In that same issue, Mark Hall, then MacWEEK editor in chief, offered his editorial take on the story. He had previously worked at Sun for 5 years and written a book on the company.
He said that takeover talks, such as that of Sun and Apple, often made a lot of sense but were by definition worthless.
It also makes a lot of sense for Microsoft Corp. to buy Intel Corp., or vice versa. Is either deal likely to be completed? Who knows?
This much we do know: Executives at Apple and Sun have had discussions that involve establishing the value of all or part of Apple's operations. Apple has had these discussions before with other companies. Sun has had similar discussions with other companies. It happens all the time. It's the way business is done these days. People buy. People sell. Companies come and go. But keep in mind that there are always far more discussions than deals.
What makes this round of "what-if" conversations fascinating to so many people is the sad state of Apple's balance sheet.

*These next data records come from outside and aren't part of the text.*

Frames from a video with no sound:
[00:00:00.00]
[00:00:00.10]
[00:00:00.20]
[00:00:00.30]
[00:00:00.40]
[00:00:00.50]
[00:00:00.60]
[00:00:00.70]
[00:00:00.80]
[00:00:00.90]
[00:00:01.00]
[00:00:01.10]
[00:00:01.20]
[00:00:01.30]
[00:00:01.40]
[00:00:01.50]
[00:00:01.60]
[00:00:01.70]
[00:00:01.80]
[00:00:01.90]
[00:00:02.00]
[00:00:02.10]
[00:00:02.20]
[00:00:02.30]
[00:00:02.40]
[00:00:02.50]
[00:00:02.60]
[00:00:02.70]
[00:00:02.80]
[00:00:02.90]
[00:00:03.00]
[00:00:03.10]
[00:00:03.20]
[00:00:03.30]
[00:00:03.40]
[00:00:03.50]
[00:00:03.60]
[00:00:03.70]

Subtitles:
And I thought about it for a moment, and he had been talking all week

Had the company been able to show a decent profit last quarter, the brouhaha about (insert company name here) gobbling up Apple would not be so loud. Apple's management compounds the problem by offering a less-than-comforting plan to rescue itself from, well, itself.

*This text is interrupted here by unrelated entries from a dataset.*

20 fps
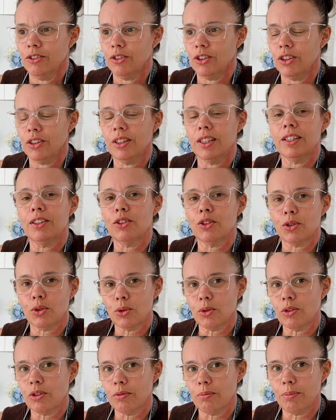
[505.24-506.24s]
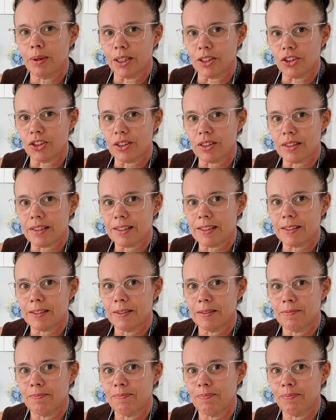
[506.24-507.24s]
you need to talk budgets.
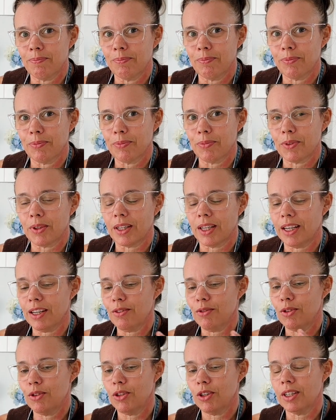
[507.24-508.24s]
Okay,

Part of the problem is Apple's so-called restructuring. Industry observers and shareholders alike say they believe Apple's latest plan is too little or at least too much of the same old stuff that hasn't worked before. Worse, Apple's top brass hint openly that more changes are in the offing. Well, what are they? You get the idea they just don't know. It's no wonder that people pin their hopes on the arrival of a white knight that can truly shake up the company.
Whether Apple is finally sold to Sun or anyone else is almost beside the point. The market is looking for a dramatic change at Apple, and it has not seen it.
The layoffs don't seem to go deep enough. Cutting the admittedly huge panoply of Mac models doesn't seem that significant. Shuttering eWorld is no real surprise.
And when top executives claim they can bring Apple out of its doldrums by making product planning more efficient, they begin to sound like politicians in an election year describing how they intend to balance the budget. None of it seems to ring true.
(eWorld was Apple's private portal network that had been offered to consumers. The Internet ruined all the business plans for those services.)
Hall said that the concern of the market and partners that Apple might go out of business was nonsense. Instead, he suggested that the lackluster leadership that Apple management showed in its response to the rumors (and concerns about execution) was hurting the company and the Mac market.
No, the tragedy is that Apple's top management and board let rumors grip them by the throat. They hurt their own credibility and the company's fortunes at every turn.
Not only do their plans for salvation seem half-baked, their public pronouncements are contradictory.
Everyone gets confused when the company chairman says, "Apple is not for sale," and the next minute offers a standard "no comment on rumors" statement. What is he saying? I asked those who should know inside Apple. They told me "No comment."
It's no wonder the rumors spread. They seem to have more substance than what Apple management has to say. They also seem to offer the only hope.
Of course, the current situation between Yahoo and Microsoft is completely different. Yahoo management balked at the deal and Microsoft finally went direct to shareholders with the offer.
Still, will such a combination really raise the position of Microsoft/Yahoo against Google? Do either companies have a strategy that can be executed? Will any of this deal actually increase shareholder value? That is unknown.
There is at least one place where the comparisons between Apple/Sun and Microsoft/Yahoo deals can be made: then as now, shareholders and the market expect big changes. Quickly, and for better or for worse.